Que los barceloneses se reconcilien con el Park Güell, un lugar emblemático de la ciudad pero también uno de los que se tiende a evitar por sus aglomeraciones de gente, es uno de los objetivos del gobierno municipal de Ada Colau, que ha pensado que una buena forma de lograrlo es reducir colas. Este jueves, la teniente de alcalde de Ecologia, Urbanisme i Mobilitat, Janet Sanz, y el regidor de Gràcia, Eloi Badia, han dado a conocer que se acaba de poner en marcha una medida en este sentido, ya anunciada en noviembre pero para la que no se había dado fecha, consistente en un sistema de lectura de la huella dactilar que permite a quienes forman parte del programa Gaudir Més entrar en la zona regulada del parque, la monumental, sin esperas.

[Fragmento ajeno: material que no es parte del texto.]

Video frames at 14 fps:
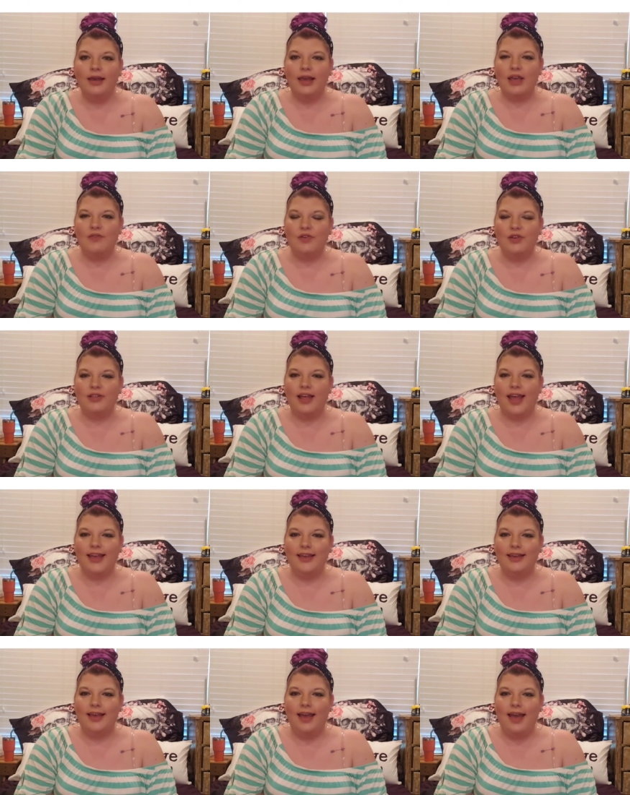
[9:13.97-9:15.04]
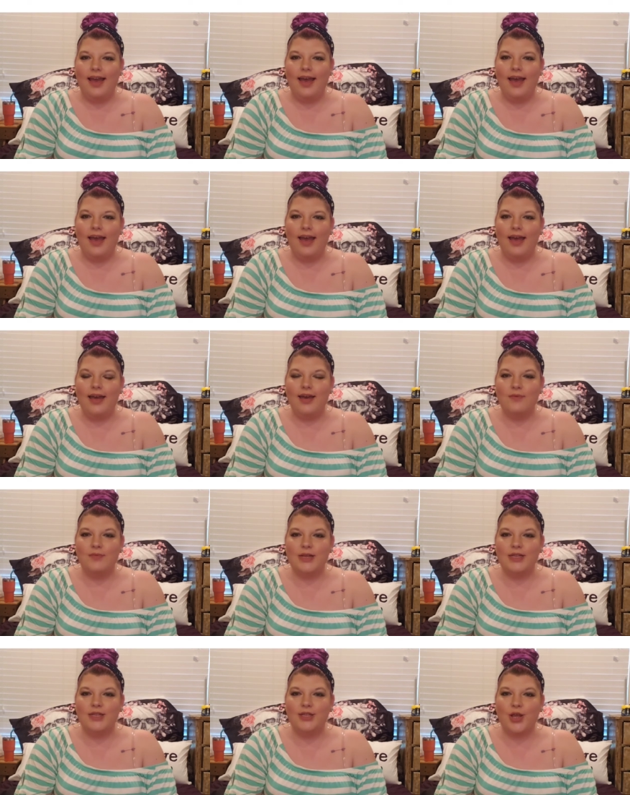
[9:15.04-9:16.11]
if you'd like. Um,
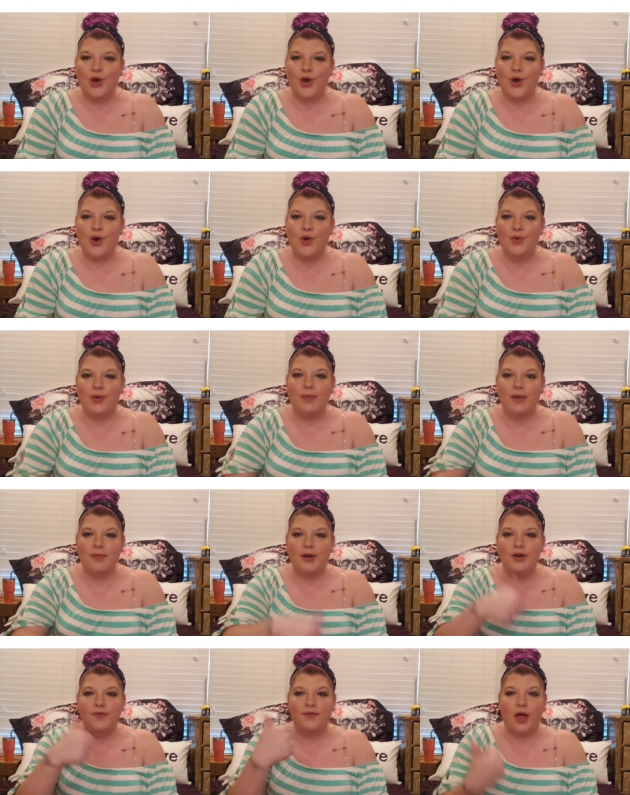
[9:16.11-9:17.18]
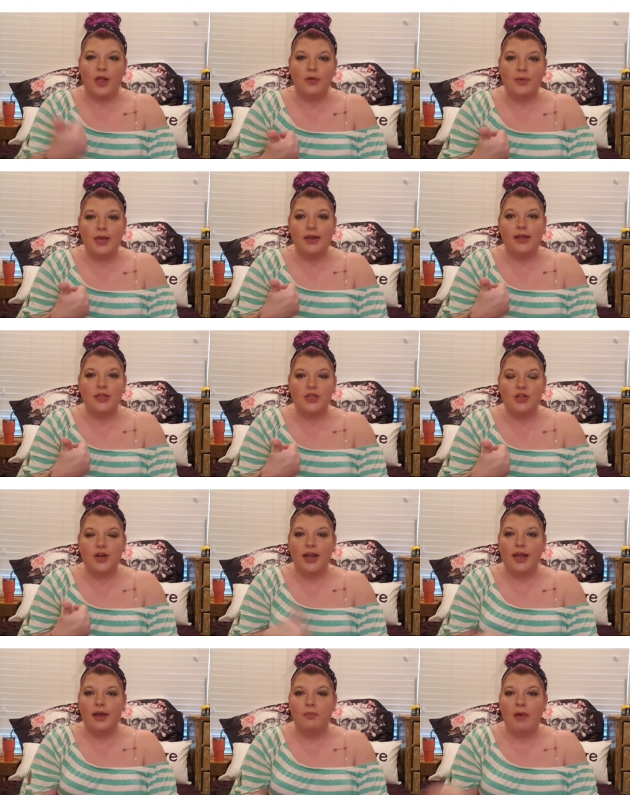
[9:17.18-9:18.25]
so remember to follow me on
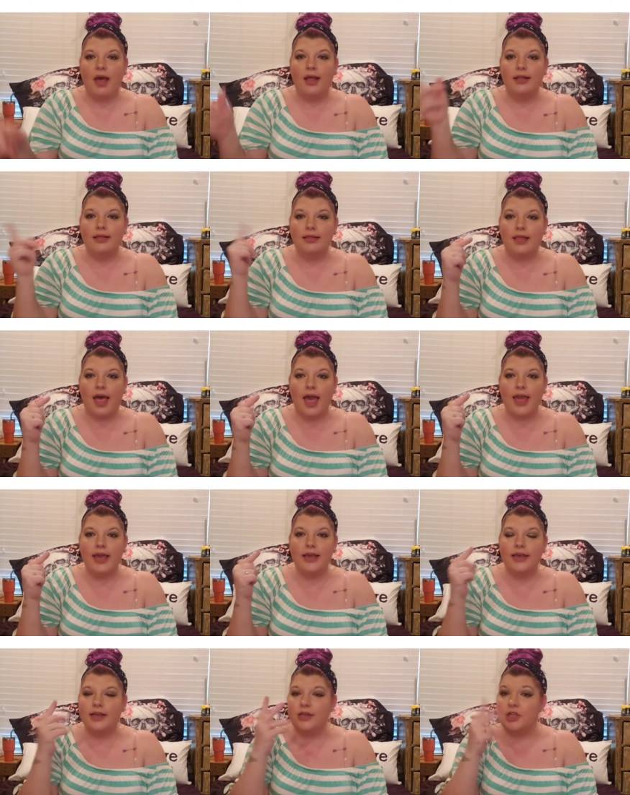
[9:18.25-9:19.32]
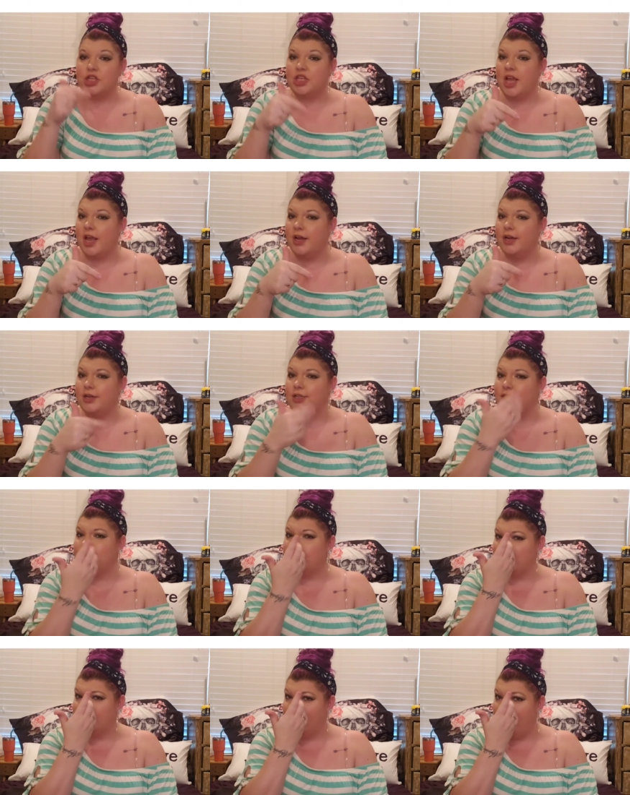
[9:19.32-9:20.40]
Instagram, like, share,
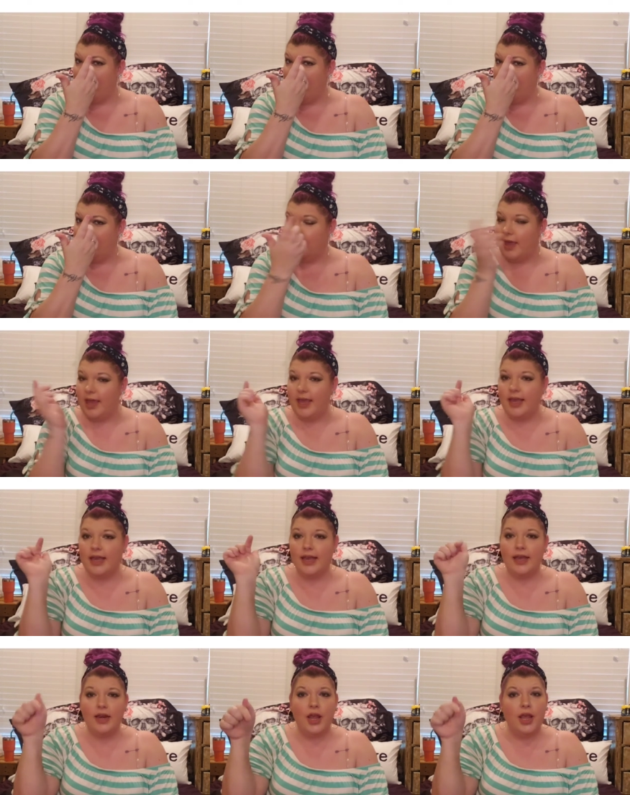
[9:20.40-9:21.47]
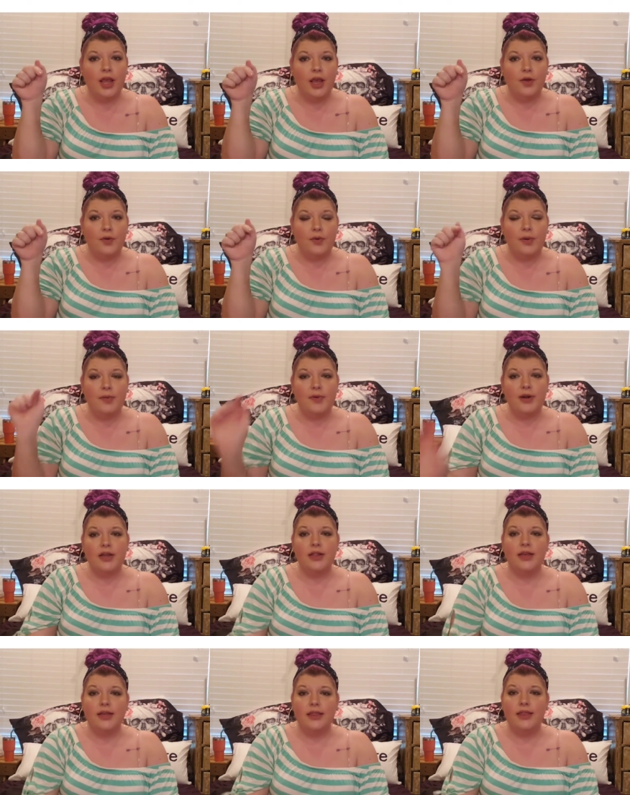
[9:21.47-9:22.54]
subscribe, and remember to
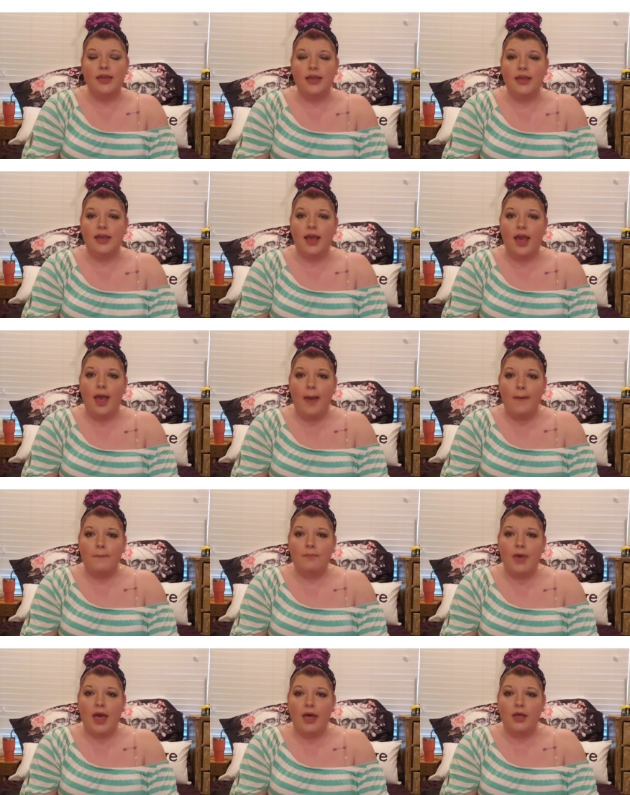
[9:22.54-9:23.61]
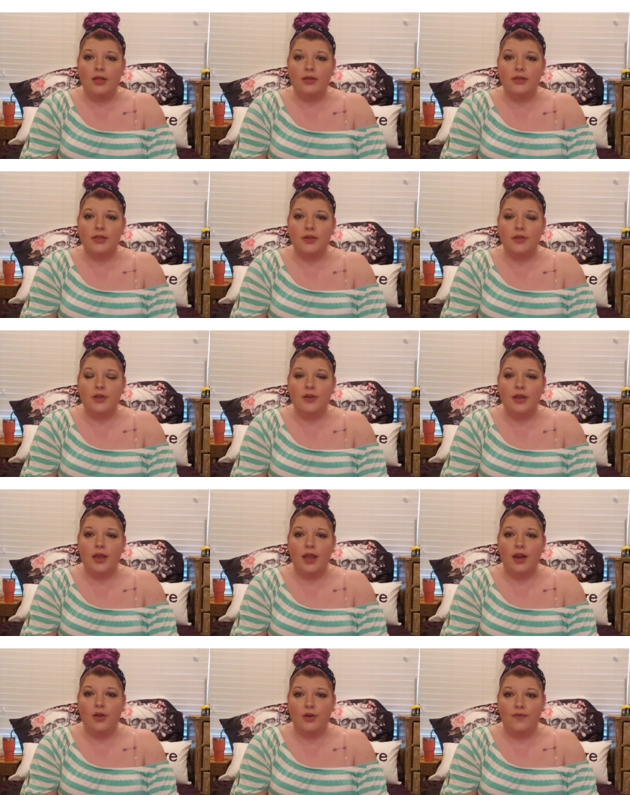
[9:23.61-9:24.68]
click the bell so that you can
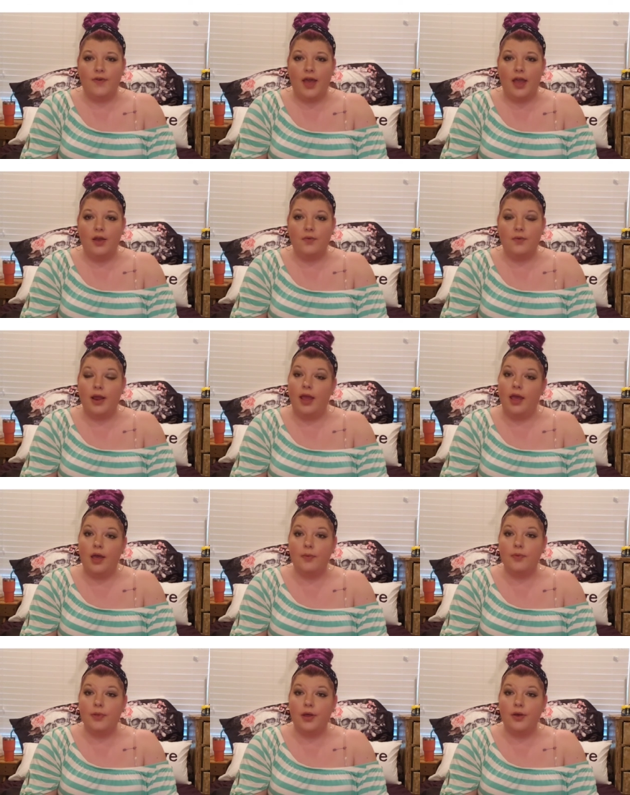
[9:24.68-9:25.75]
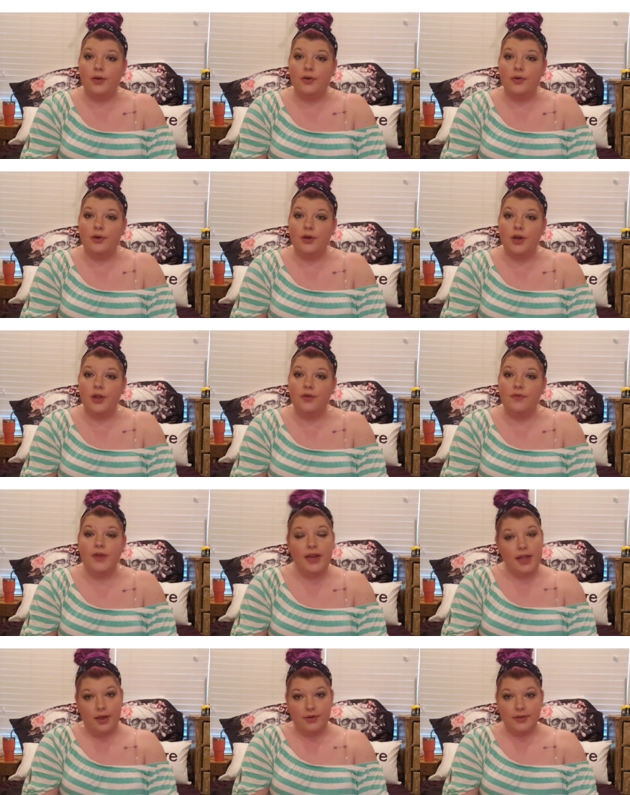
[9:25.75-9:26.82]
get notified when I upload new
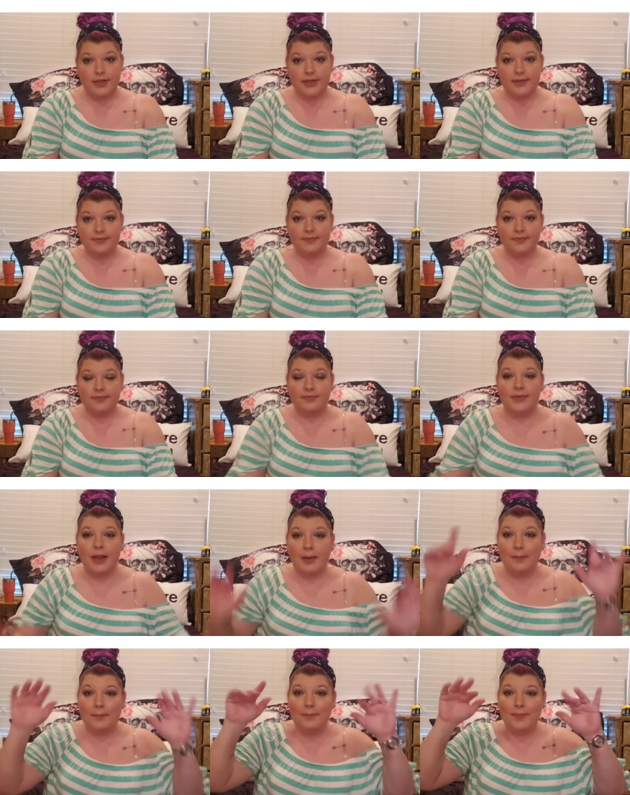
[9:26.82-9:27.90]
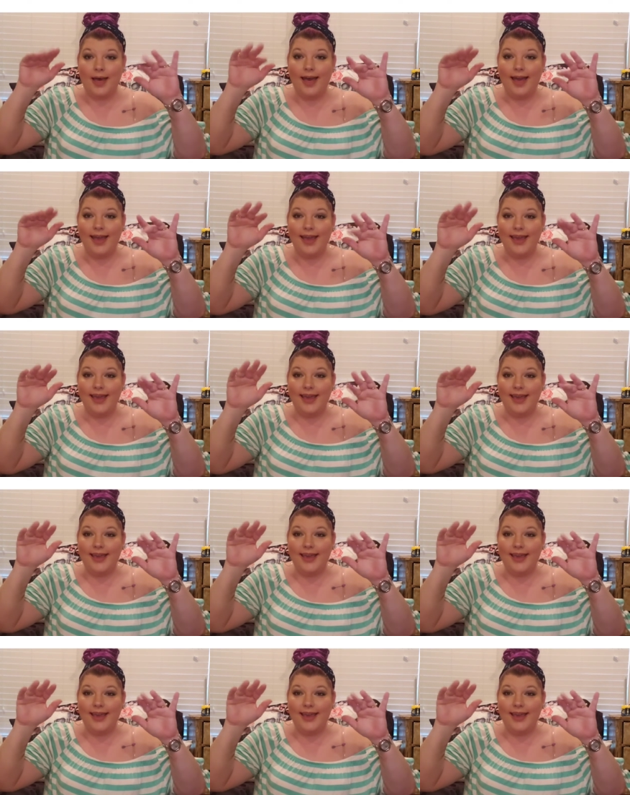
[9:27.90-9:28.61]
videos. Bye!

Hasta ahora, inscribirse, algo que pueden hacer todos los ciudadanos de la Unión Europea, posibilitaba acceder sin pagar pero implicaba hacer cola en taquilla para conseguir el ticket. Esto último se ha acabado, porque en todos los accesos se ha instalado el lector.

A esta medida, incluida en el Plan Estratégico del Park Güell, que prevé una inversión de 24,9 millones hasta 2022, se sumará otra más adelante para que tampoco tengan que hacer cola los que pagan para entrar en la zona regulada. A partir del año que viene, se suprimirá la venta presencial de pases en temporada alta –de abril a octubre– y estos solo se podrán obtener a través de internet o desde los cajeros automáticos instalados en las paradas de metro de Vallcarca y Lesseps. De esta manera, los que pagan la entrada, además de librarse de esperas, no correrán el riesgo de quedarse finalmente sin poder acceder después de hacer cola, algo que ahora a veces ocurre debido a la limitación del aforo del recinto, que es de 800 personas por hora.

Para los 53.631 ciudadanos empadronados en el entorno del parque no habrá novedades. Podrán seguir adentrándose en la zona monumental de forma gratuita y sin colas mediante su carnet identificativo y a través de los cinco puntos de control de visitantes y de su punto de entrada exclusivo en la calle Olot.

Sanz y Badia también han anunciado que a finales de 2019 se habrán invertido 10,2 millones de euros de los 24,9 que prevé el Plan Estratégico –en la actualidad ya se ha llegado a los 4,7– y que esta inversión servirá sobre todo para hacer diversas mejoras en el parque y su entorno. Por ejemplo, se adecuará el camino de Pressió, se restaurará la fuente de Sant Salvador y la zona de juegos infantiles, se impermeabilizará la Sala Hipòstila y se monitorizará la puerta del Carmel.

Está previsto, asimismo, destinar 2,9 de estos 10, 2 millones de euros a actuaciones en los barrios de los alrededores del parque. Estas serán, entre otras, la instalación de una nueva área de juegos para niños en la calle Sant Cugat, la urbanización de la calle Alguer o la redacción de los proyectos para renovar el césped del campo de fútbol del Carmel y reformar las aceras de Albert Llanas.

También se reforzarán las actividades sociales, culturales y educativas para invitar a los barceloneses al parque. En 2017 participaron 62.750 alumnos en las dirigidas a las escuelas.

Esta tarde se ha constituido el grupo de impulso y seguimiento del Plan Estratégico del Park Güell, que reúne a representantes de las distintas fuerzas políticas en el Consistorio, a expertos y a entidades vecinales. Serán los responsables de la toma de decisiones a la hora de poner en marcha y hacer funcionar las 179 medidas previstas en el parque hasta el año 2022.

9 millones de visitantes al año

Sanz ha señalado que el Park Güell recibe unos nueve millones de visitantes al año, de los que tres entran en la zona de acceso regulado. Solo alrededor del 1% de las visitas diarias a este área son de barceloneses.

Mediante la venta de entradas a la zona regulada, el parque ingresa anualmente unos 15 millones de euros.

Su superficie es de unas 19 hectáreas, lo que lo convierte en el segundo más grande de la ciudad, por detrás del de la Ciutadella.